● WHAT THE TASK ASKS: No picture belongs in the copy. Repeat each line below exactly.

● EXERCISE INPUTS:
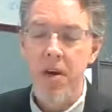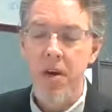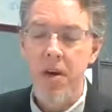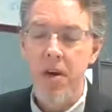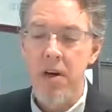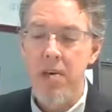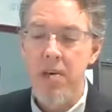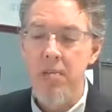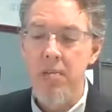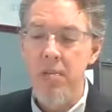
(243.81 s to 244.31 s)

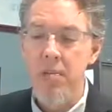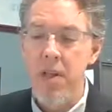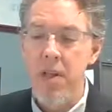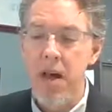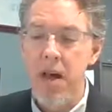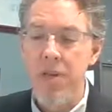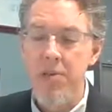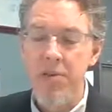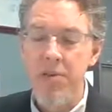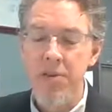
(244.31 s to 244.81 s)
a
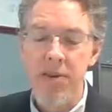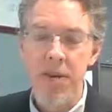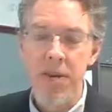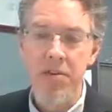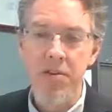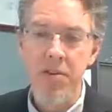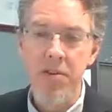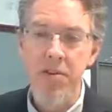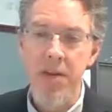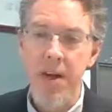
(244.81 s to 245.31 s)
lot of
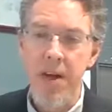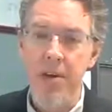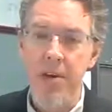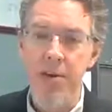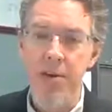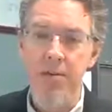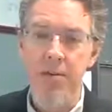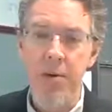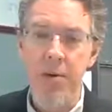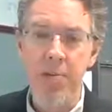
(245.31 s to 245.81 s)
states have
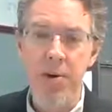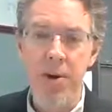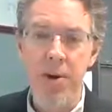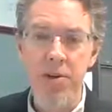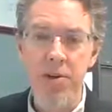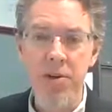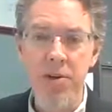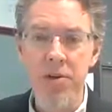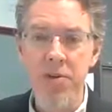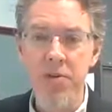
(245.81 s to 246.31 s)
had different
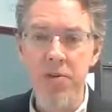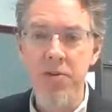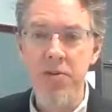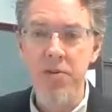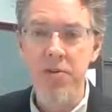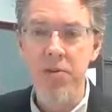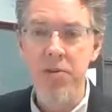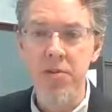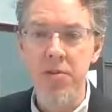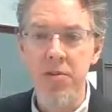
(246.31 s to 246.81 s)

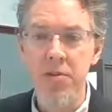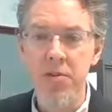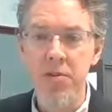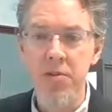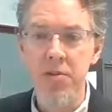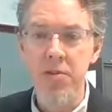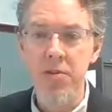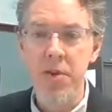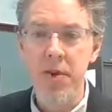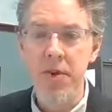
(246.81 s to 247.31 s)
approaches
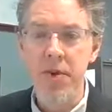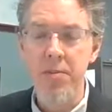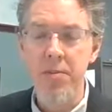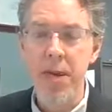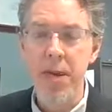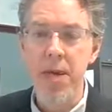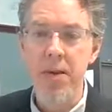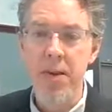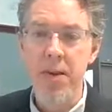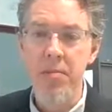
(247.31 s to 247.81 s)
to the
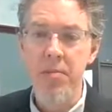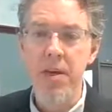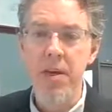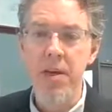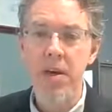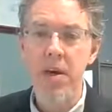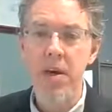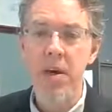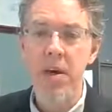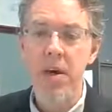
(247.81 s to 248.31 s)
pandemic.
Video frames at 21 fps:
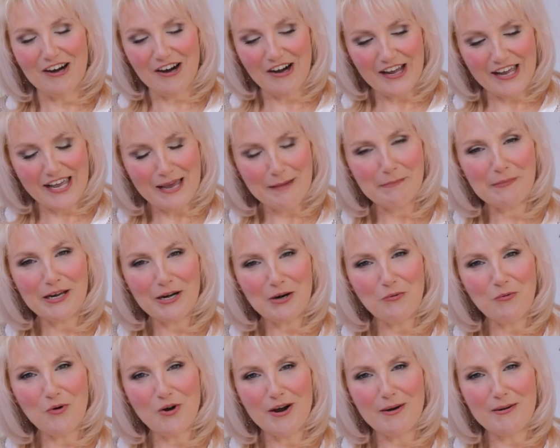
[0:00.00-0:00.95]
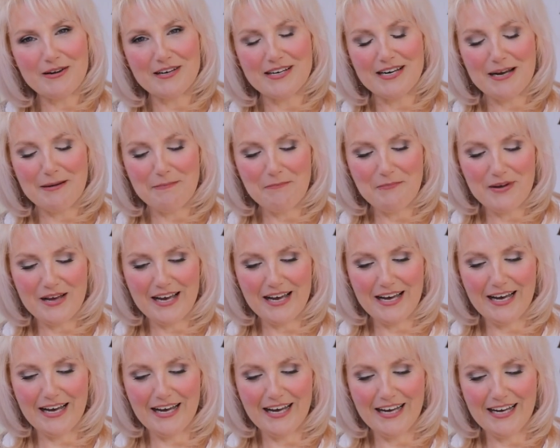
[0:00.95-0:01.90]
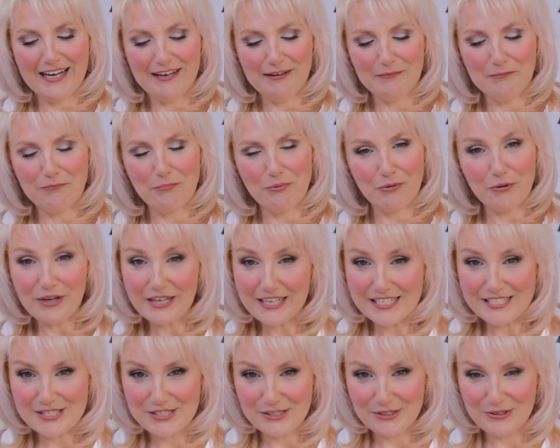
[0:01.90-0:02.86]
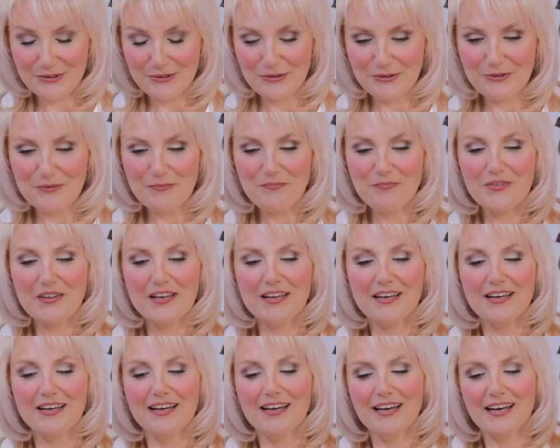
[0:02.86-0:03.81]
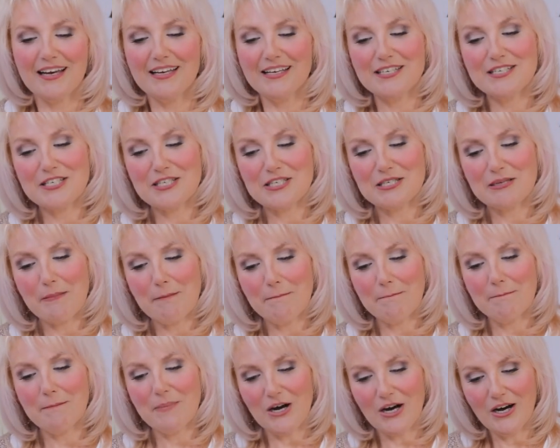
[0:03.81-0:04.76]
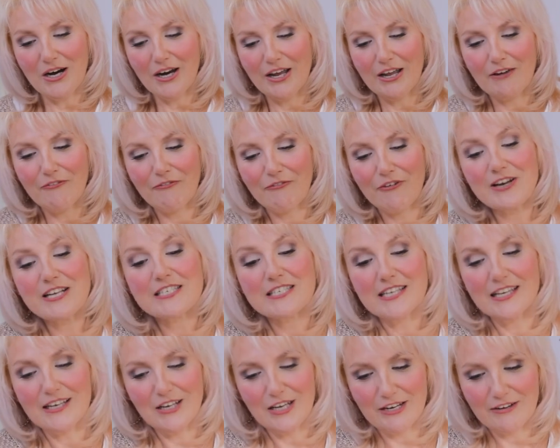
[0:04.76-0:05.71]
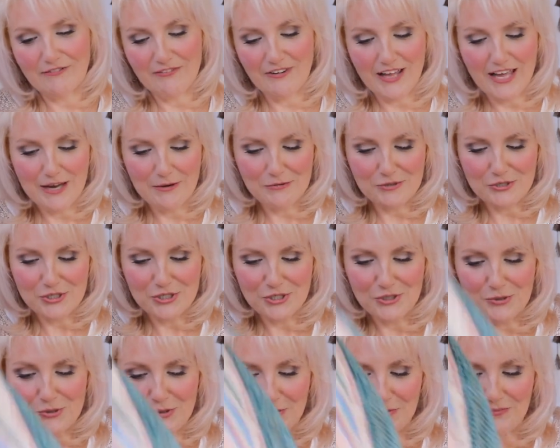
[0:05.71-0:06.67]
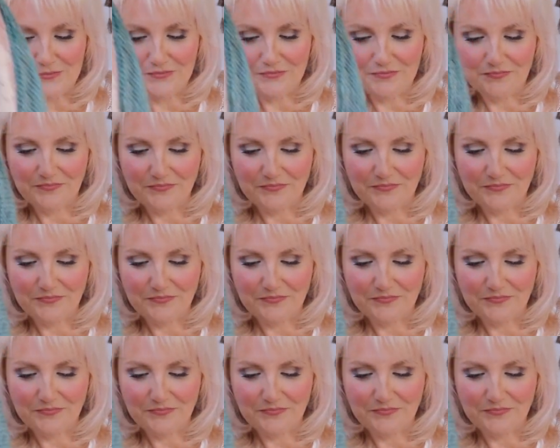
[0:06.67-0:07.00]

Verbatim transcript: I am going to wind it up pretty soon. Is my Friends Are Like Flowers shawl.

● EXERCISE SOLUTION:
(243.81 s to 244.31 s)

(244.31 s to 244.81 s)
a
(244.81 s to 245.31 s)
lot of
(245.31 s to 245.81 s)
states have
(245.81 s to 246.31 s)
had different
(246.31 s to 246.81 s)

(246.81 s to 247.31 s)
approaches
(247.31 s to 247.81 s)
to the
(247.81 s to 248.31 s)
pandemic.
Video frames at 21 fps:
[0:00.00-0:00.95]
[0:00.95-0:01.90]
[0:01.90-0:02.86]
[0:02.86-0:03.81]
[0:03.81-0:04.76]
[0:04.76-0:05.71]
[0:05.71-0:06.67]
[0:06.67-0:07.00]

Verbatim transcript: I am going to wind it up pretty soon. Is my Friends Are Like Flowers shawl.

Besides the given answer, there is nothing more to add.